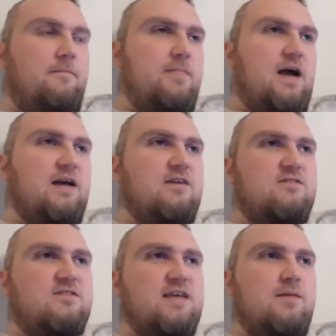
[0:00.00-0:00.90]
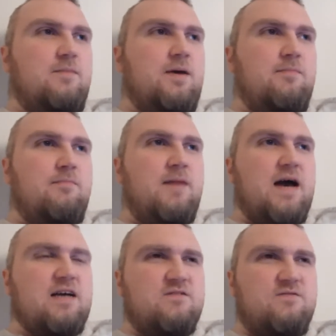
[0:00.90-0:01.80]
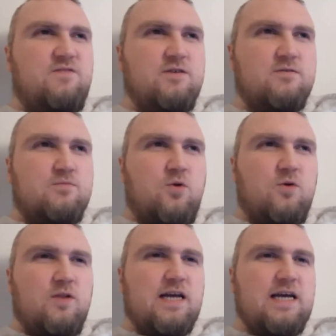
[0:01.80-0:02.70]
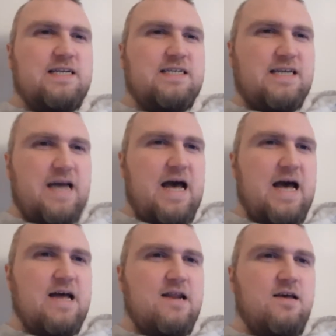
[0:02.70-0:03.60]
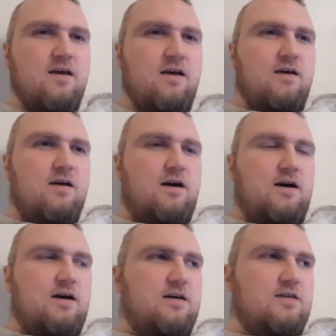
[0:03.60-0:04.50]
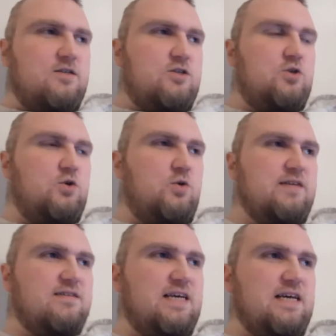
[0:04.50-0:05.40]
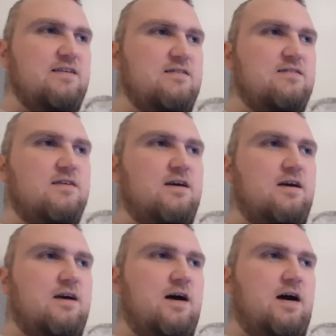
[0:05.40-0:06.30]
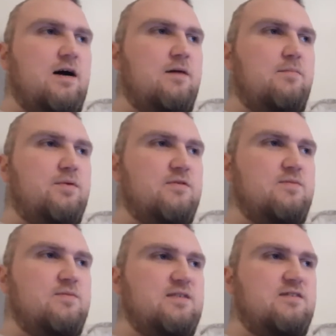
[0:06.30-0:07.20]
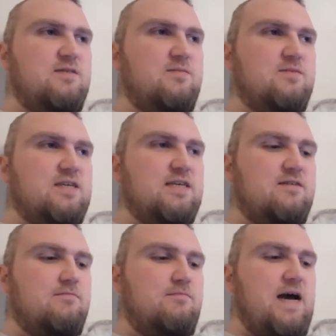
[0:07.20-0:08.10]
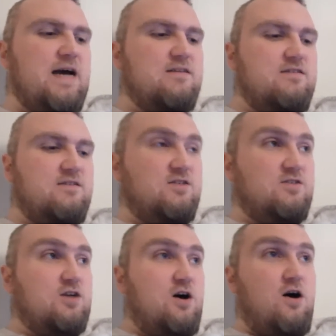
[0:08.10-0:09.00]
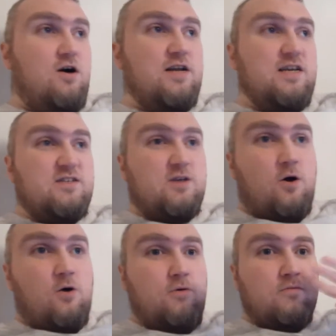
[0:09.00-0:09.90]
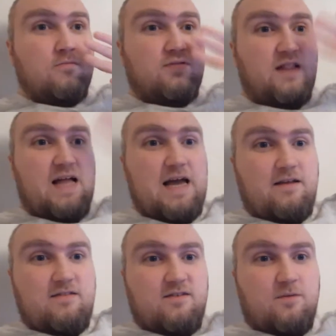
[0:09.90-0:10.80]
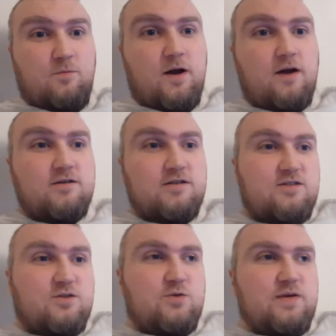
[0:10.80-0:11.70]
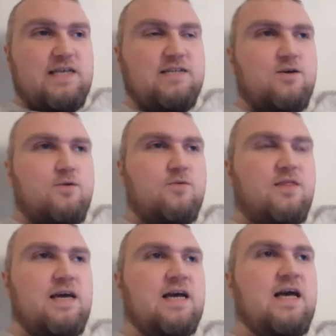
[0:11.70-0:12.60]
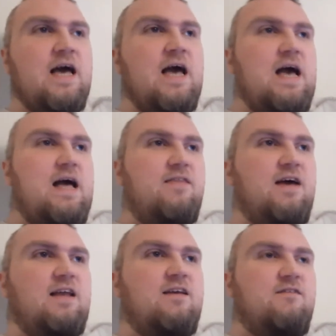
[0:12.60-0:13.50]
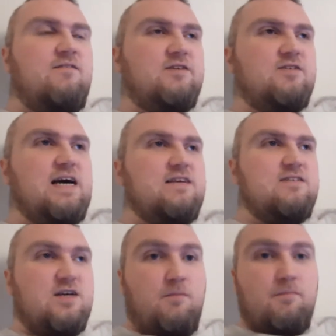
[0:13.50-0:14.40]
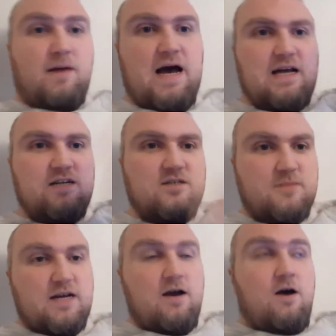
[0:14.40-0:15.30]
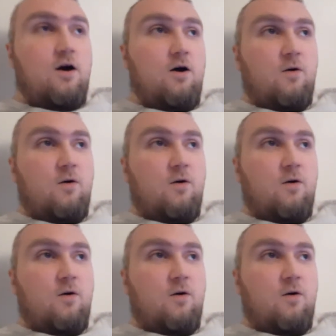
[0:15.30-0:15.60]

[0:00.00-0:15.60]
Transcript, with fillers: I could say that maybe Max feels more like a dad uh, to his kids, uh, but ultimately it seems like Max is just on his own planet somewhere, just doing his own thing and then he eventually has to come back and just like, oh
__________
● About this task
Output exactly and only the lines from the line containing "[0:12.60-0:13.50]" to the end of the entries, both included, and omit every picture.

● Response to the exercise
[0:12.60-0:13.50]
[0:13.50-0:14.40]
[0:14.40-0:15.30]
[0:15.30-0:15.60]

[0:00.00-0:15.60]
Transcript, with fillers: I could say that maybe Max feels more like a dad uh, to his kids, uh, but ultimately it seems like Max is just on his own planet somewhere, just doing his own thing and then he eventually has to come back and just like, oh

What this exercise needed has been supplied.